O gosto pela música também é compartilhado pela família da Janete Teresinha e do Renan. "A gente gosta do bailão, né? Das antigas também, de Rick Renner e tals", disse Renan.

"Eu já vou pro lado do gauchesco, de Baitaca. Ah, muito bom... É, esses aí que eu gosto", destacou Dona Janete.

Não há diferença de gosto quando o assunto é a língua ancestral. "Eu nasci numa família alemã, eu me criei falando alemão. Ainda hoje, na minha cidade, pra tu teres um bom emprego, dependendo de com quem tu vais lidar, falando alemão tu vais se criar, vai pra frente", acredita.

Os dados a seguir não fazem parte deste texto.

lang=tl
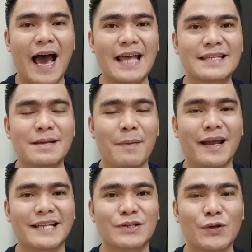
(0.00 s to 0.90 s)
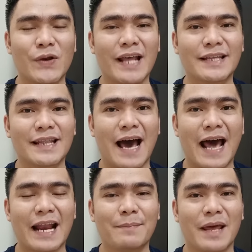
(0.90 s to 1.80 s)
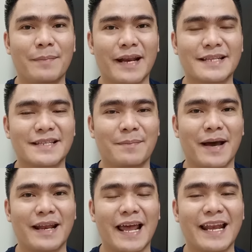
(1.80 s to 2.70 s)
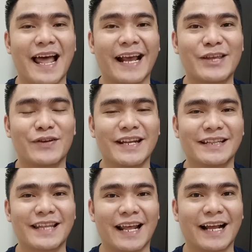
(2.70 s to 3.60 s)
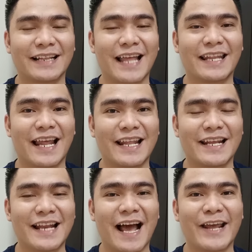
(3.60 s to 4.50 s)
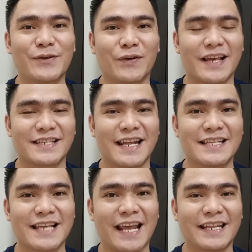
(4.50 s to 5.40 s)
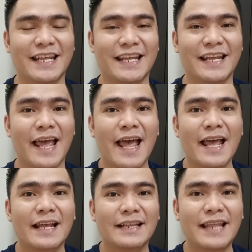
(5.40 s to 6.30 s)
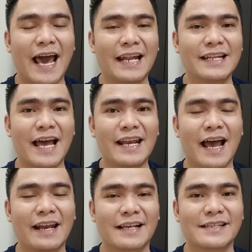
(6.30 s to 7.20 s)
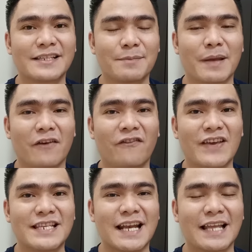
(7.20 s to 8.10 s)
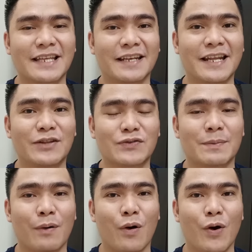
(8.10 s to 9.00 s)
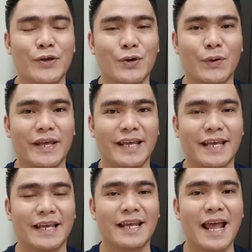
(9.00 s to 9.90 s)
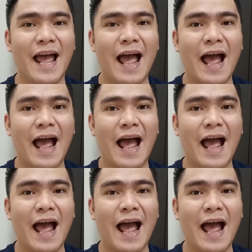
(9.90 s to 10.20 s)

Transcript: At sa mga nasa United Arab Emirates naman ay lagi nyo din talagang dadalhin ang inyong residence ID dahil yan na ang nagsisilbing visa natin dito sa buong UAE.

Apesar das particularidades do idioma, aprender alemão não foi dificuldade para Renan. "É desde pequenininho ouvindo. Minha mãe fala alemão, meu falecido pai falava alemão; fui criado por duas pessoas de mais de idade que praticamente só falavam alemão, então a gente sabe muita coisa e quando estamos entre a família, sempre sai umas conversas em alemão", resume.

"Wir sind eine traditionelle deutsche Familie und genießen hier in Nova Tramandaí den Sommer", diz Janete, na hora de se despedir. Ou na boa e velha língua portuguesa: "Somos uma família tradicional alemã e estamos aqui em Nova Tramandaí curtindo o verão."